BEGIN Source material

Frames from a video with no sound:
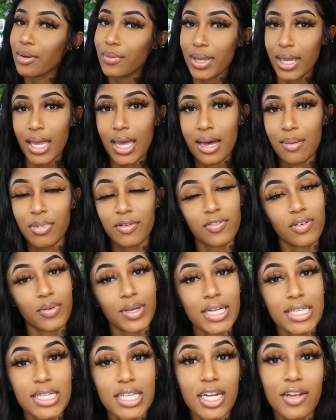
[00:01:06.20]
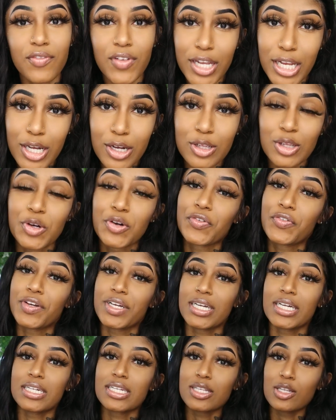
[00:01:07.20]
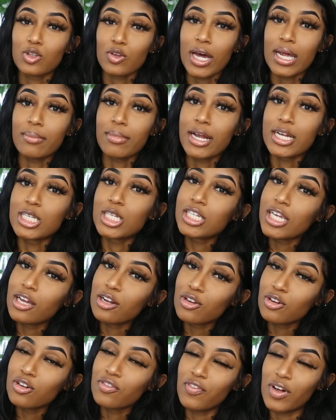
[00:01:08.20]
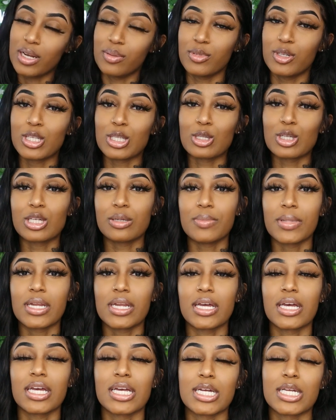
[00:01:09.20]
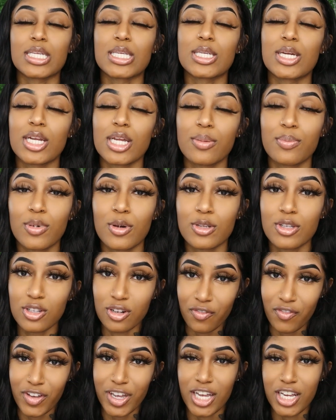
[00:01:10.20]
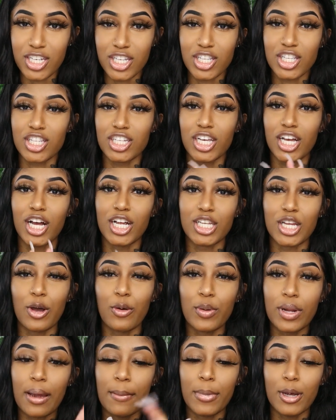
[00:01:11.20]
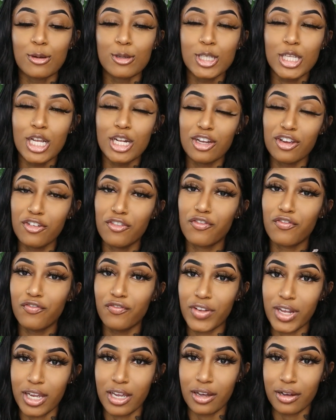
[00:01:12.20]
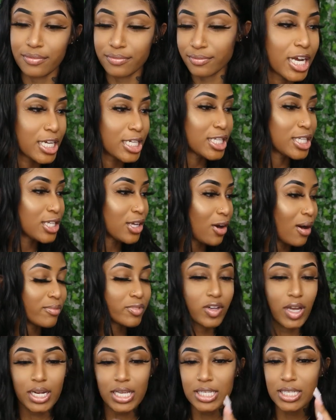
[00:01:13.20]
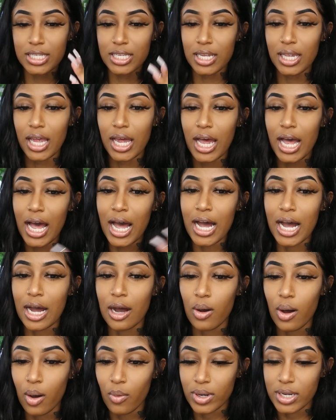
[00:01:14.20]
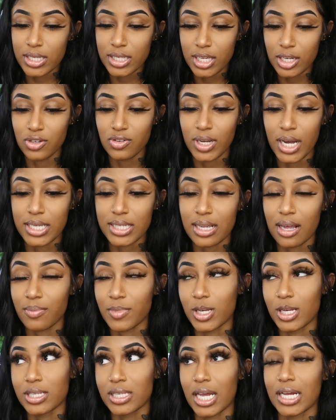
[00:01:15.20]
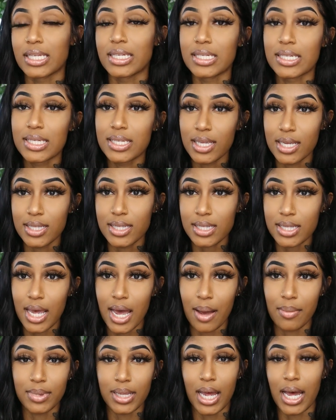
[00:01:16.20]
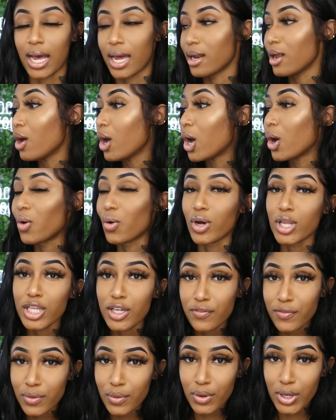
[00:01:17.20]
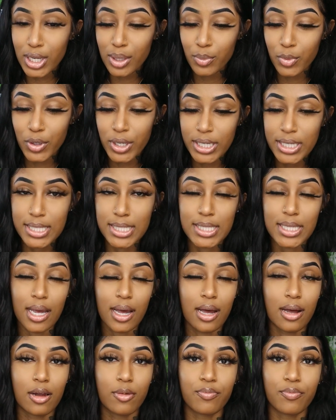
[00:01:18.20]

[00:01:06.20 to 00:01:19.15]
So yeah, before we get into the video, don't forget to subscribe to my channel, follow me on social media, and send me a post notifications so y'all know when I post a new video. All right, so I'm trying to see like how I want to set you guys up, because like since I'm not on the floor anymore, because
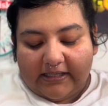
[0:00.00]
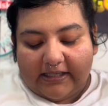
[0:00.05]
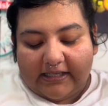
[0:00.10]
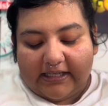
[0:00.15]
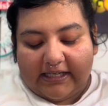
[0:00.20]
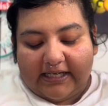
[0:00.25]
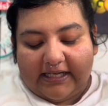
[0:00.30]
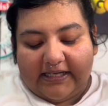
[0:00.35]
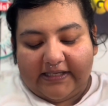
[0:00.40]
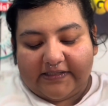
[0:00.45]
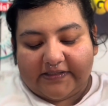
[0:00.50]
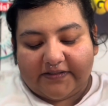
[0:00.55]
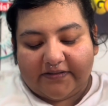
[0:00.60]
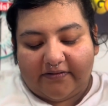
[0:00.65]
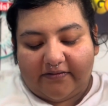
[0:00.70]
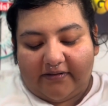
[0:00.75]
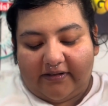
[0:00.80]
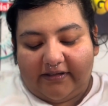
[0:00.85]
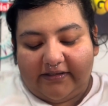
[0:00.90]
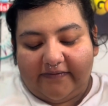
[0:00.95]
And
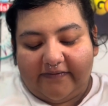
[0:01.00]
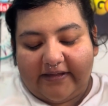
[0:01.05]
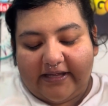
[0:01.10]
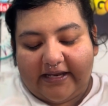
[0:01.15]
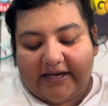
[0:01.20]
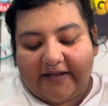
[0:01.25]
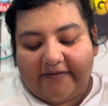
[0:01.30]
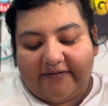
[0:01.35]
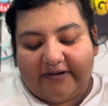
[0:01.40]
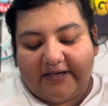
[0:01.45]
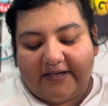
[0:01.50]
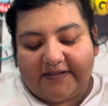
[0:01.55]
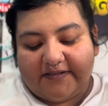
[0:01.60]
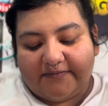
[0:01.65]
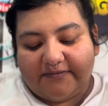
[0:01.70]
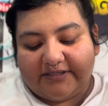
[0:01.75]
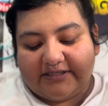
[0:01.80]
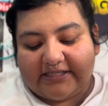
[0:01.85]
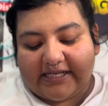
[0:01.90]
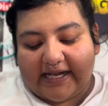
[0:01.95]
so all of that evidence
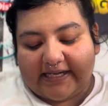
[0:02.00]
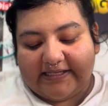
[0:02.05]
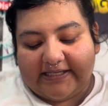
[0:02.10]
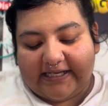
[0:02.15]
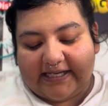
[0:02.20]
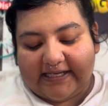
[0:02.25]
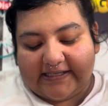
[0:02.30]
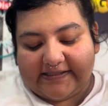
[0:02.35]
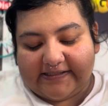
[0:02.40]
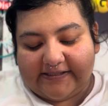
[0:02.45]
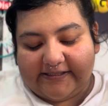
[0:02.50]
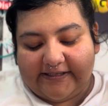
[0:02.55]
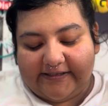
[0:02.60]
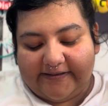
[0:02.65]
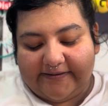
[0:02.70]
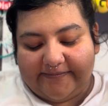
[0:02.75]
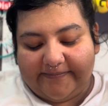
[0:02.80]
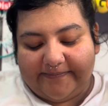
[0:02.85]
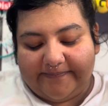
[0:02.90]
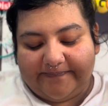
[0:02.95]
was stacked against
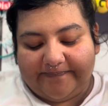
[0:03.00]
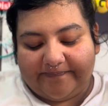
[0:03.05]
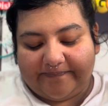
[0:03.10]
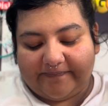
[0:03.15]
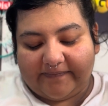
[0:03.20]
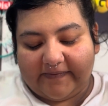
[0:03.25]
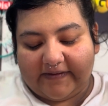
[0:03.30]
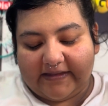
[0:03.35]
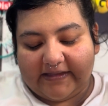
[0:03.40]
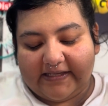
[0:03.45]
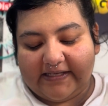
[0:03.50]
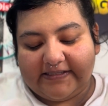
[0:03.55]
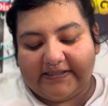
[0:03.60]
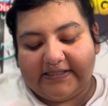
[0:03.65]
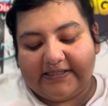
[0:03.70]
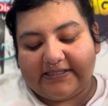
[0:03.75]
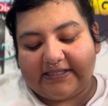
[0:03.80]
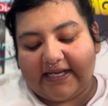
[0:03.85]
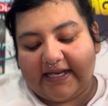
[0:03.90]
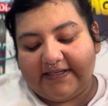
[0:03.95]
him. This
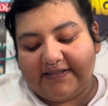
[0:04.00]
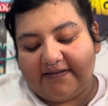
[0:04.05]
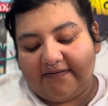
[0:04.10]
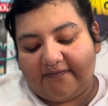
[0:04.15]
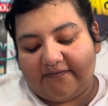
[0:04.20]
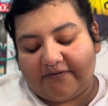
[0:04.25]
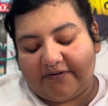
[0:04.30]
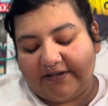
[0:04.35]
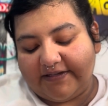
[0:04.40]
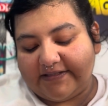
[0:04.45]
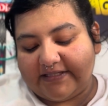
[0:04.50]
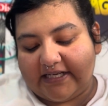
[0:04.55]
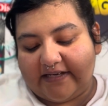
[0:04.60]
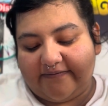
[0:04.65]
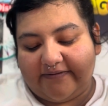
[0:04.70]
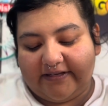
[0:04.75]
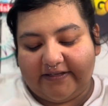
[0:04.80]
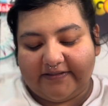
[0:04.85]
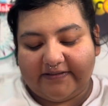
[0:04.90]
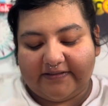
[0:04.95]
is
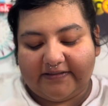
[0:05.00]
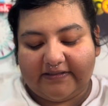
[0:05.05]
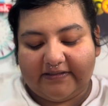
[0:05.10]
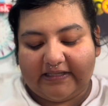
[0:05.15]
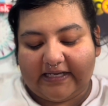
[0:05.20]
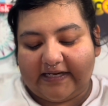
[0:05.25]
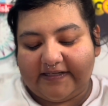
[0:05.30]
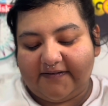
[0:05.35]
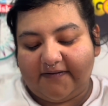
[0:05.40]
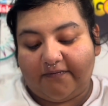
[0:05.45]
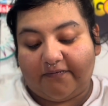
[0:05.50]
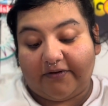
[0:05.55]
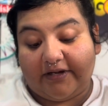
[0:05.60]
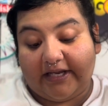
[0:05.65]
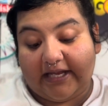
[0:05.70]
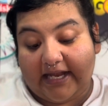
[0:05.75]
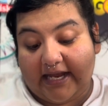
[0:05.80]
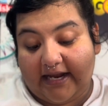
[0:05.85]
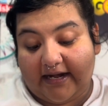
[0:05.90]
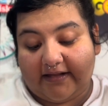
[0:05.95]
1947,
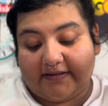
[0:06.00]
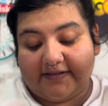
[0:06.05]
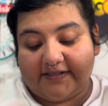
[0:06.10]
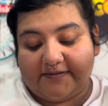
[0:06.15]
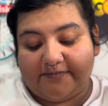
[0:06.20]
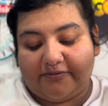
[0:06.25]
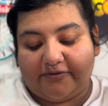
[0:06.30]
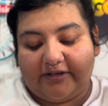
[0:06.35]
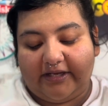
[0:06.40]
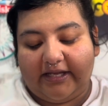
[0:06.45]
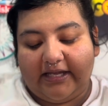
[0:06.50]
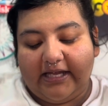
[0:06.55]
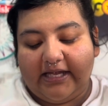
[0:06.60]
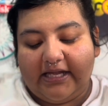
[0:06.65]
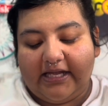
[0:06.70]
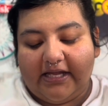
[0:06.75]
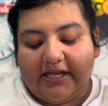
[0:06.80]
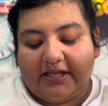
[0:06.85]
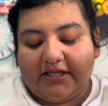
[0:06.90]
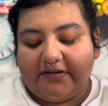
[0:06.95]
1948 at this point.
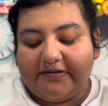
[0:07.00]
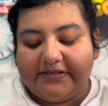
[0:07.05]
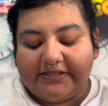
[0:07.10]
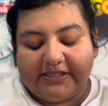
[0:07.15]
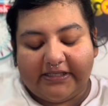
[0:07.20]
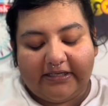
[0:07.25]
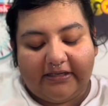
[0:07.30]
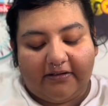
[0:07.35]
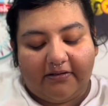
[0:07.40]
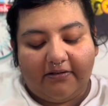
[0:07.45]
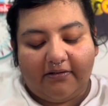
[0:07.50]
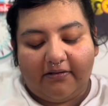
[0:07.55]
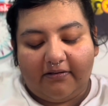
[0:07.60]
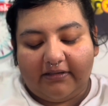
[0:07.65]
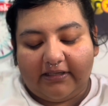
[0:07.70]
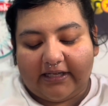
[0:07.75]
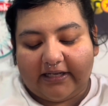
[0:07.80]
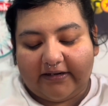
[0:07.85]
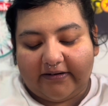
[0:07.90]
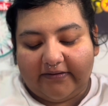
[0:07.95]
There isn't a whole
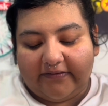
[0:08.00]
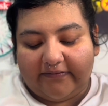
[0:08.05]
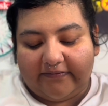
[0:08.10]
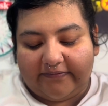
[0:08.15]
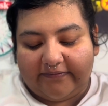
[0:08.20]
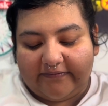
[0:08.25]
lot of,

END Source material

◆ Aim of the exercise ◆
Retype all the entries exactly; drop the pictures.

◆ Answer section ◆
Frames from a video with no sound:
[00:01:06.20]
[00:01:07.20]
[00:01:08.20]
[00:01:09.20]
[00:01:10.20]
[00:01:11.20]
[00:01:12.20]
[00:01:13.20]
[00:01:14.20]
[00:01:15.20]
[00:01:16.20]
[00:01:17.20]
[00:01:18.20]

[00:01:06.20 to 00:01:19.15]
So yeah, before we get into the video, don't forget to subscribe to my channel, follow me on social media, and send me a post notifications so y'all know when I post a new video. All right, so I'm trying to see like how I want to set you guys up, because like since I'm not on the floor anymore, because
[0:00.00]
[0:00.05]
[0:00.10]
[0:00.15]
[0:00.20]
[0:00.25]
[0:00.30]
[0:00.35]
[0:00.40]
[0:00.45]
[0:00.50]
[0:00.55]
[0:00.60]
[0:00.65]
[0:00.70]
[0:00.75]
[0:00.80]
[0:00.85]
[0:00.90]
[0:00.95]
And
[0:01.00]
[0:01.05]
[0:01.10]
[0:01.15]
[0:01.20]
[0:01.25]
[0:01.30]
[0:01.35]
[0:01.40]
[0:01.45]
[0:01.50]
[0:01.55]
[0:01.60]
[0:01.65]
[0:01.70]
[0:01.75]
[0:01.80]
[0:01.85]
[0:01.90]
[0:01.95]
so all of that evidence
[0:02.00]
[0:02.05]
[0:02.10]
[0:02.15]
[0:02.20]
[0:02.25]
[0:02.30]
[0:02.35]
[0:02.40]
[0:02.45]
[0:02.50]
[0:02.55]
[0:02.60]
[0:02.65]
[0:02.70]
[0:02.75]
[0:02.80]
[0:02.85]
[0:02.90]
[0:02.95]
was stacked against
[0:03.00]
[0:03.05]
[0:03.10]
[0:03.15]
[0:03.20]
[0:03.25]
[0:03.30]
[0:03.35]
[0:03.40]
[0:03.45]
[0:03.50]
[0:03.55]
[0:03.60]
[0:03.65]
[0:03.70]
[0:03.75]
[0:03.80]
[0:03.85]
[0:03.90]
[0:03.95]
him. This
[0:04.00]
[0:04.05]
[0:04.10]
[0:04.15]
[0:04.20]
[0:04.25]
[0:04.30]
[0:04.35]
[0:04.40]
[0:04.45]
[0:04.50]
[0:04.55]
[0:04.60]
[0:04.65]
[0:04.70]
[0:04.75]
[0:04.80]
[0:04.85]
[0:04.90]
[0:04.95]
is
[0:05.00]
[0:05.05]
[0:05.10]
[0:05.15]
[0:05.20]
[0:05.25]
[0:05.30]
[0:05.35]
[0:05.40]
[0:05.45]
[0:05.50]
[0:05.55]
[0:05.60]
[0:05.65]
[0:05.70]
[0:05.75]
[0:05.80]
[0:05.85]
[0:05.90]
[0:05.95]
1947,
[0:06.00]
[0:06.05]
[0:06.10]
[0:06.15]
[0:06.20]
[0:06.25]
[0:06.30]
[0:06.35]
[0:06.40]
[0:06.45]
[0:06.50]
[0:06.55]
[0:06.60]
[0:06.65]
[0:06.70]
[0:06.75]
[0:06.80]
[0:06.85]
[0:06.90]
[0:06.95]
1948 at this point.
[0:07.00]
[0:07.05]
[0:07.10]
[0:07.15]
[0:07.20]
[0:07.25]
[0:07.30]
[0:07.35]
[0:07.40]
[0:07.45]
[0:07.50]
[0:07.55]
[0:07.60]
[0:07.65]
[0:07.70]
[0:07.75]
[0:07.80]
[0:07.85]
[0:07.90]
[0:07.95]
There isn't a whole
[0:08.00]
[0:08.05]
[0:08.10]
[0:08.15]
[0:08.20]
[0:08.25]
lot of,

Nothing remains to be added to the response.